_EXERCISE DESCRIPTION_.
The lines from the top of the listing through the one containing "(19.00 s to 20.00 s)" are to be retyped exactly, with no other lines.
::::
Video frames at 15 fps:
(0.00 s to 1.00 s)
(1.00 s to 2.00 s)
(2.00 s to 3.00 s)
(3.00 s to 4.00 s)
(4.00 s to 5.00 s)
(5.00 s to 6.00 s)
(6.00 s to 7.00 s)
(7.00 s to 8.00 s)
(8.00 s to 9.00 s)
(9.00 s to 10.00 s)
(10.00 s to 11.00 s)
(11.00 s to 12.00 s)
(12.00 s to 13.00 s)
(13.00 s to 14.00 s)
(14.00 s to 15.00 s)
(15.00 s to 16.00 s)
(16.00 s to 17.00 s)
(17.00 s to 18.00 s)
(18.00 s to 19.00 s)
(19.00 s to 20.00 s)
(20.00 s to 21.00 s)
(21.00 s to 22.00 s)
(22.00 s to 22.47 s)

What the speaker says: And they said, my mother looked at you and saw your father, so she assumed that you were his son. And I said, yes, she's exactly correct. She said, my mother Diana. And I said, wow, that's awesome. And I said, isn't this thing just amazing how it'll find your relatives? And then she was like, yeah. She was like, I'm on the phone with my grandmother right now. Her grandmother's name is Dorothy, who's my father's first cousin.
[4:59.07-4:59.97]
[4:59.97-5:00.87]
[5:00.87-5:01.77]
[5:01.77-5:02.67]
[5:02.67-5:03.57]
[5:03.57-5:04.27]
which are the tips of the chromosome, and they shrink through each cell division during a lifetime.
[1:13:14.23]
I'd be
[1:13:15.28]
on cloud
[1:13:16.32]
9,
::::
_SOLUTION TO THIS EXERCISE_.
Video frames at 15 fps:
(0.00 s to 1.00 s)
(1.00 s to 2.00 s)
(2.00 s to 3.00 s)
(3.00 s to 4.00 s)
(4.00 s to 5.00 s)
(5.00 s to 6.00 s)
(6.00 s to 7.00 s)
(7.00 s to 8.00 s)
(8.00 s to 9.00 s)
(9.00 s to 10.00 s)
(10.00 s to 11.00 s)
(11.00 s to 12.00 s)
(12.00 s to 13.00 s)
(13.00 s to 14.00 s)
(14.00 s to 15.00 s)
(15.00 s to 16.00 s)
(16.00 s to 17.00 s)
(17.00 s to 18.00 s)
(18.00 s to 19.00 s)
(19.00 s to 20.00 s)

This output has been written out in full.